Google Cloud Dataflow Operators

Dataflow is a managed service for executing a wide variety of data processing patterns. These pipelines are created using the Apache Beam programming model which allows for both batch and streaming processing.

Prerequisite Tasks

Ways to run a data pipeline

There are several ways to run a Dataflow pipeline depending on your environment, source files:

  • Non-templated pipeline: Developer can run the pipeline as a local process on the Airflow worker if you have a ‘.jar’ file for Java or a ‘ .py` file for Python. This also means that the necessary system dependencies must be installed on the worker. For Java, worker must have the JRE Runtime installed. For Python, the Python interpreter. The runtime versions must be compatible with the pipeline versions. This is the fastest way to start a pipeline, but because of its frequent problems with system dependencies, it may cause problems. See: Java SDK pipelines, Python SDK pipelines for more detailed information.

  • Templated pipeline: The programmer can make the pipeline independent of the environment by preparing a template that will then be run on a machine managed by Google. This way, changes to the environment won’t affect your pipeline. There are two types of the templates:

    • Classic templates. Developers run the pipeline and create a template. The Apache Beam SDK stages files in Cloud Storage, creates a template file (similar to job request), and saves the template file in Cloud Storage. See: Templated jobs

    • Flex Templates. Developers package the pipeline into a Docker image and then use the gcloud command-line tool to build and save the Flex Template spec file in Cloud Storage. See: Templated jobs

  • SQL pipeline: Developer can write pipeline as SQL statement and then execute it in Dataflow. See: Dataflow SQL

It is a good idea to test your pipeline using the non-templated pipeline, and then run the pipeline in production using the templates.

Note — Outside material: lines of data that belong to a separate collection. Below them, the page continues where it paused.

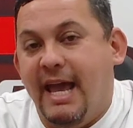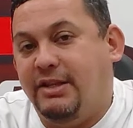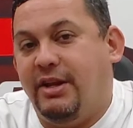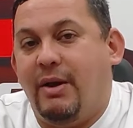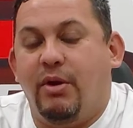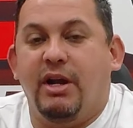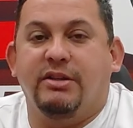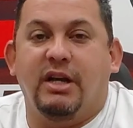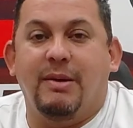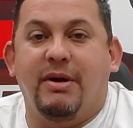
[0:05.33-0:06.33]
and today we're going
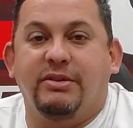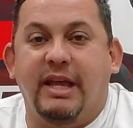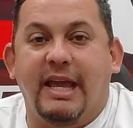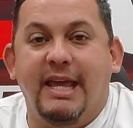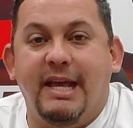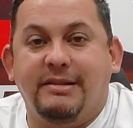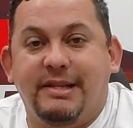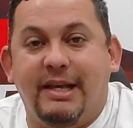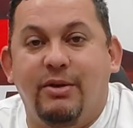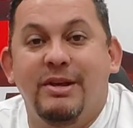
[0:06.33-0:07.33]
to talk about the
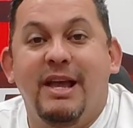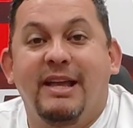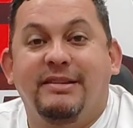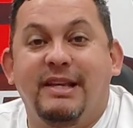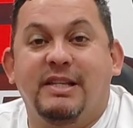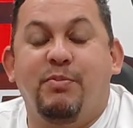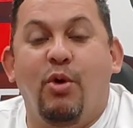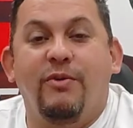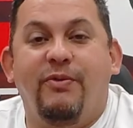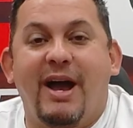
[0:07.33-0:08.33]
EXL
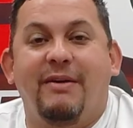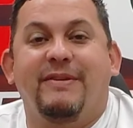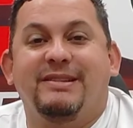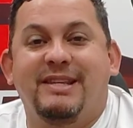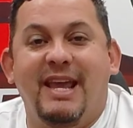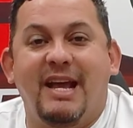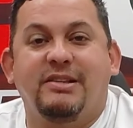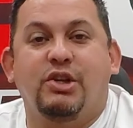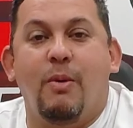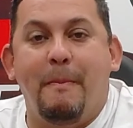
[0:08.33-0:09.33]
6.5
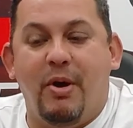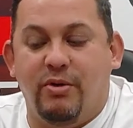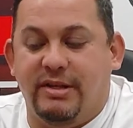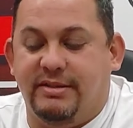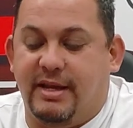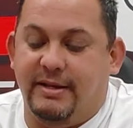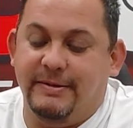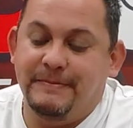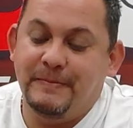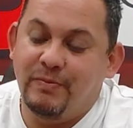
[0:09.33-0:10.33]
CX component set.
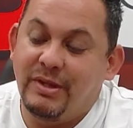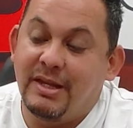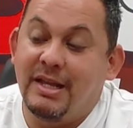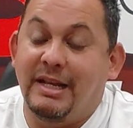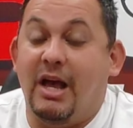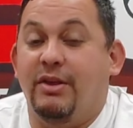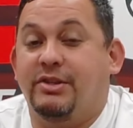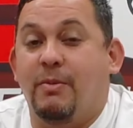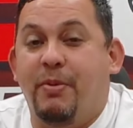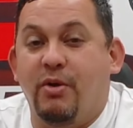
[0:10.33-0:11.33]
Now, this
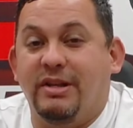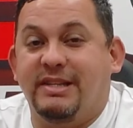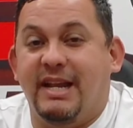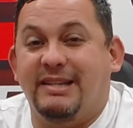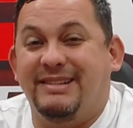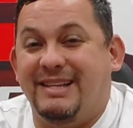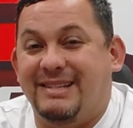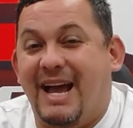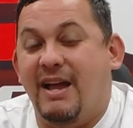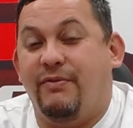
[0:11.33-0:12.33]
component set is
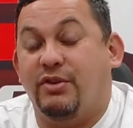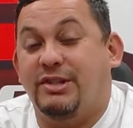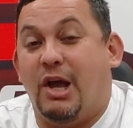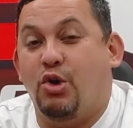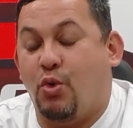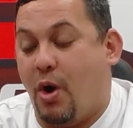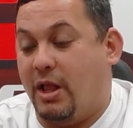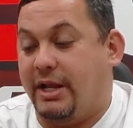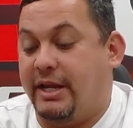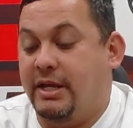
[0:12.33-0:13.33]
designed for sound
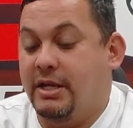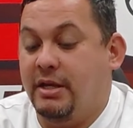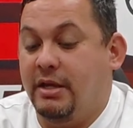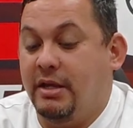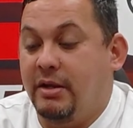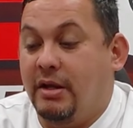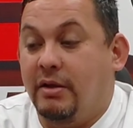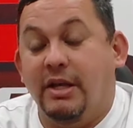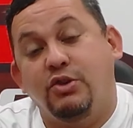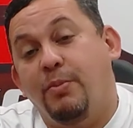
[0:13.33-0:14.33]
quality.
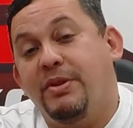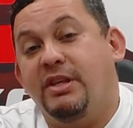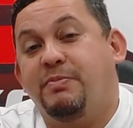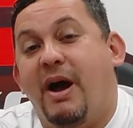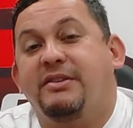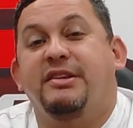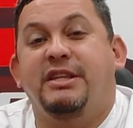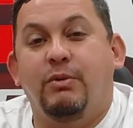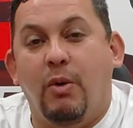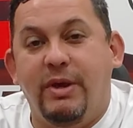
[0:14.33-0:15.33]
Let's open this box to
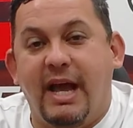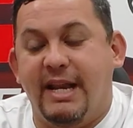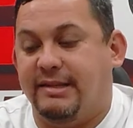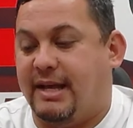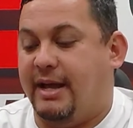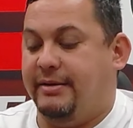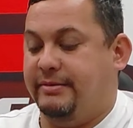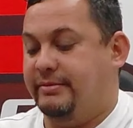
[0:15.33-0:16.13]
see what we got inside.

For details on the differences between the pipeline types, see Dataflow templates in the Google Cloud documentation.

Starting Non-templated pipeline

To create a new pipeline using the source file (JAR in Java or Python file) use the create job operators. The source file can be located on GCS or on the local filesystem. DataflowCreateJavaJobOperator or DataflowCreatePythonJobOperator

Java SDK pipelines

For Java pipeline the jar argument must be specified for DataflowCreateJavaJobOperator as it contains the pipeline to be executed on Dataflow. The JAR can be available on GCS that Airflow has the ability to download or available on the local filesystem (provide the absolute path to it).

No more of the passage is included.